TBW: My strongest qualities are:

– My patience and tireless efforts when it comes to character development. When I commit to something, I do it 1000%.

– My look – having an exotic “no-one can tell where you come from” appearance benefits me in picking up various roles. I love pushing for characters of all ethnicities and accents.

– I have a natural calmness, serenity and warmth to my acting too, however that is sometimes difficult to shake off when I am trying to play someone rough – take Belle in PLANS, or Alison in Trainspotting, for example.

– You have got to know how to laugh at yourself. I can never take myself too seriously, and, luckily for me, I can break out of character after the day is over, go home, and watch some trashy TV or read a book. I get so involved with each character that I HAVE to have some time to switch off. Not all actors can do that, and it really ticks me off. You cannot be too serious in this business or you will really be disappointed.

What projects do you have coming up?

TBW: Love You Krishna will be released later this year, and the series PLANS is being submitted to festivals this year, as well.
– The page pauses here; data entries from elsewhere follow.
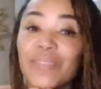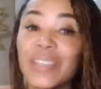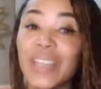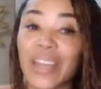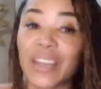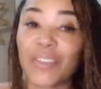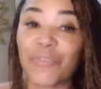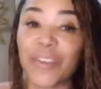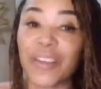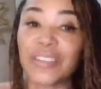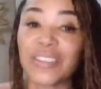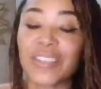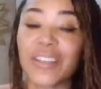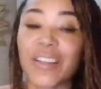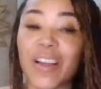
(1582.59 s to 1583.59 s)
getting
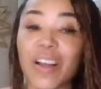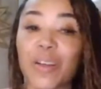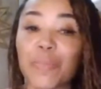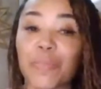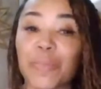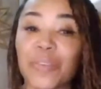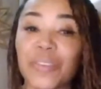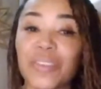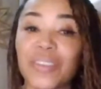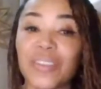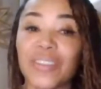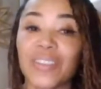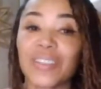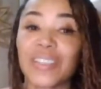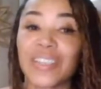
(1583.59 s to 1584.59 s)
fencing up,
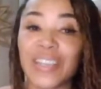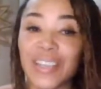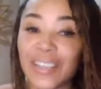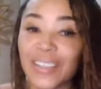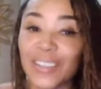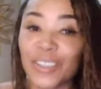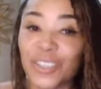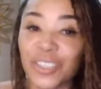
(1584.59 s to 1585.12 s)
getting a little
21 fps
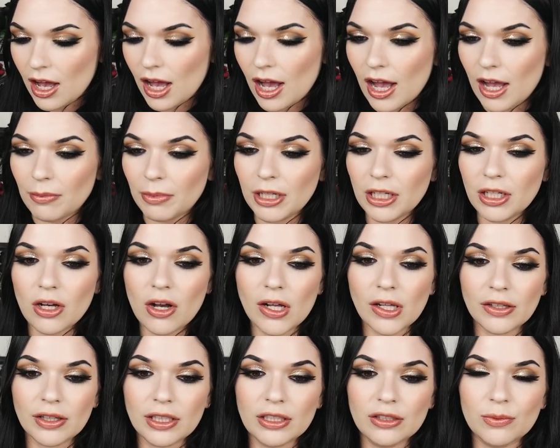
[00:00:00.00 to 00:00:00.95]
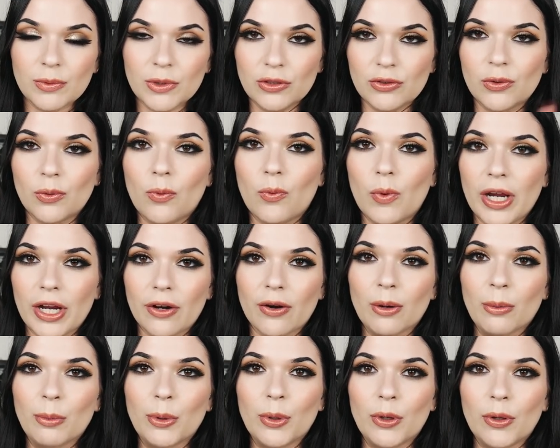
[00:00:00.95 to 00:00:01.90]
I'm going to call these ones
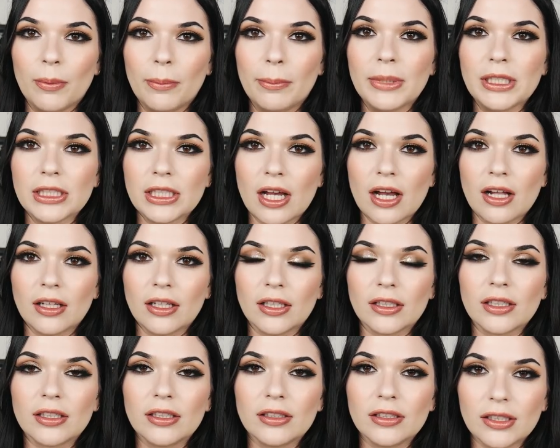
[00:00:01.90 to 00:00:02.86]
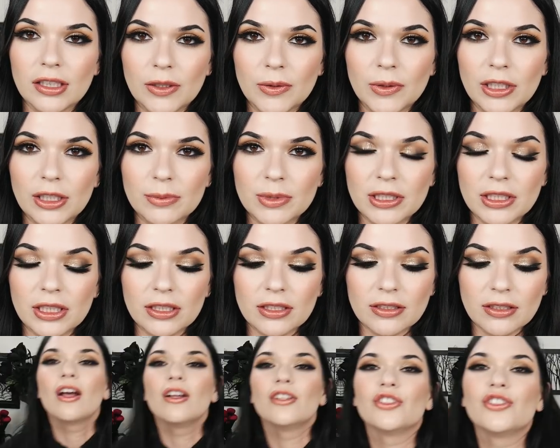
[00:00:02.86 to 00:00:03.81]
wearable metallic liquid
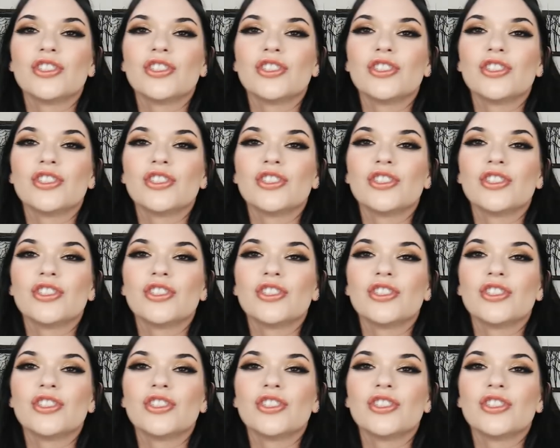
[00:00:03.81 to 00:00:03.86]
lipsticks.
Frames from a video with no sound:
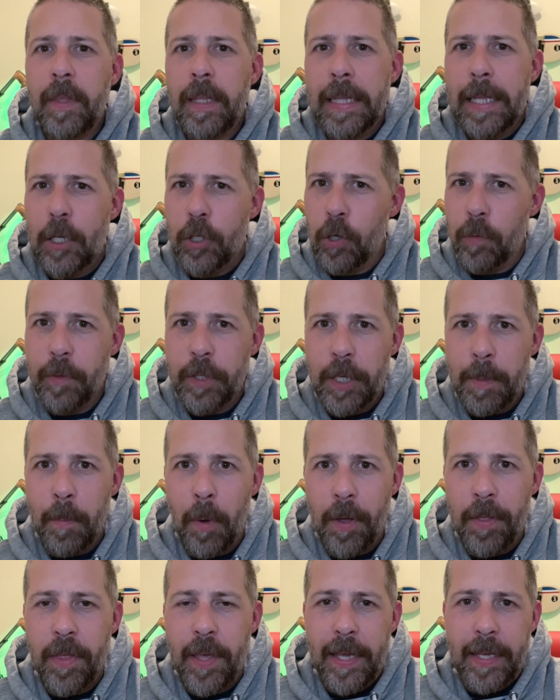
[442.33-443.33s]
That's obviously
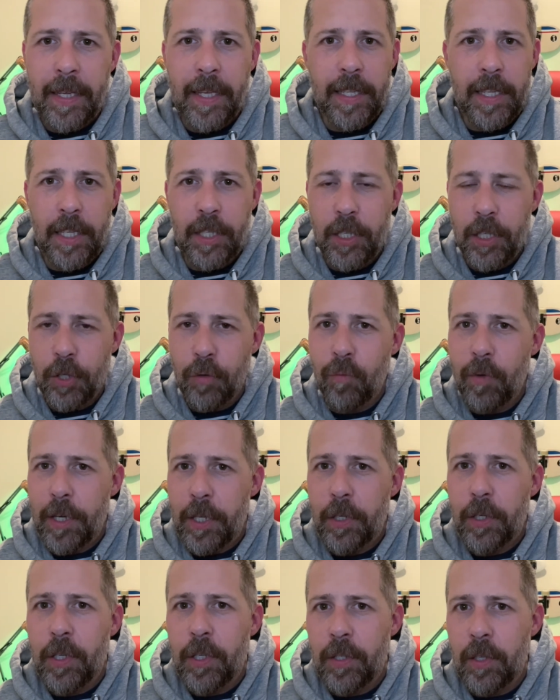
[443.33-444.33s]
my thing, and this is a really
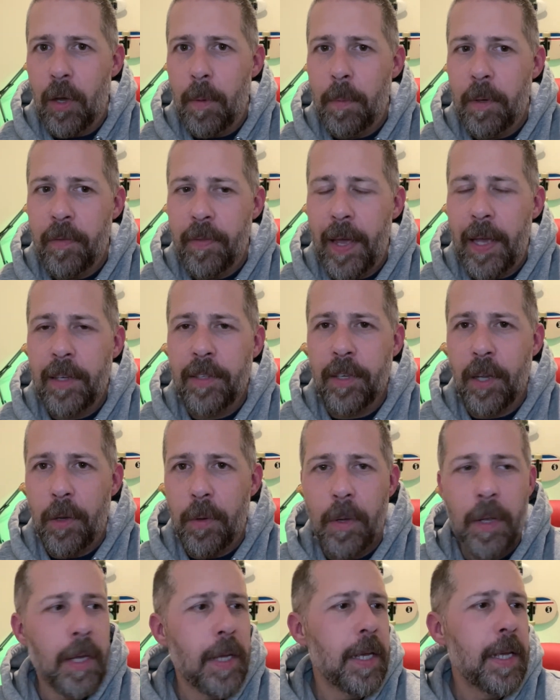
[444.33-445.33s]
good example of that.
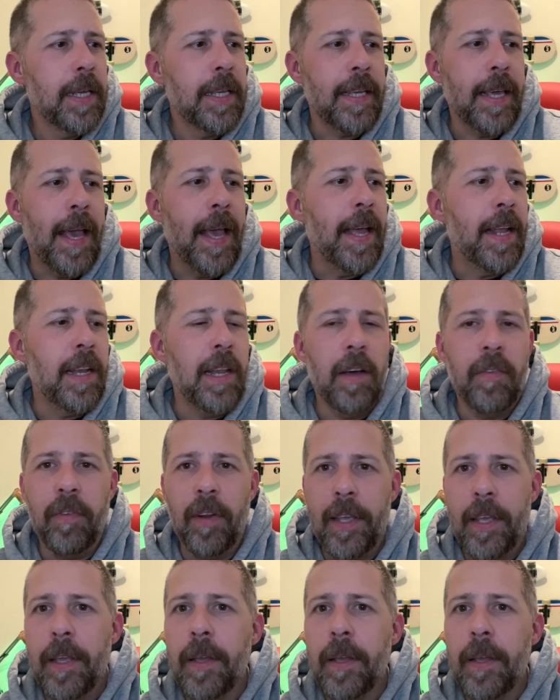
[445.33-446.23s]
So yeah, lovely.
What are your plans for the future?

TBW: Travel, volunteer in Africa at a conservation reserve, and move to the States to continue my career as an actress. Those are my immediate plans. Until I achieve the latter, I will keep building my status here in Australia.

What do you hope to achieve in your career as an actor?

TBW: Success without the invasion of privacy, but that can be very tricky. Also, I want to be able to maintain that success, which can also be very tricky. This industry is very fickle and as long as you can laugh about it and you have a fantastic support system around you, then you’ll be just fine.

And to continue to be diverse in my characters – I applaud actors like Meryl Streep, Cate Blanchett, Kate Winslet and Rose Byrne, who are able to completely transform with every character they play, yet still keep that essence of themselves within their role.

And I would love to play the lead in a psychological thriller and in a biopic.

Why is acting your passion and chosen profession?

TBW: Because I am a child at heart, I have to keep playing and having fun. A 9 to 5 p.m. desk job just won’t cut it for me. I was a wild child when I was young, and I still (to some degree) am.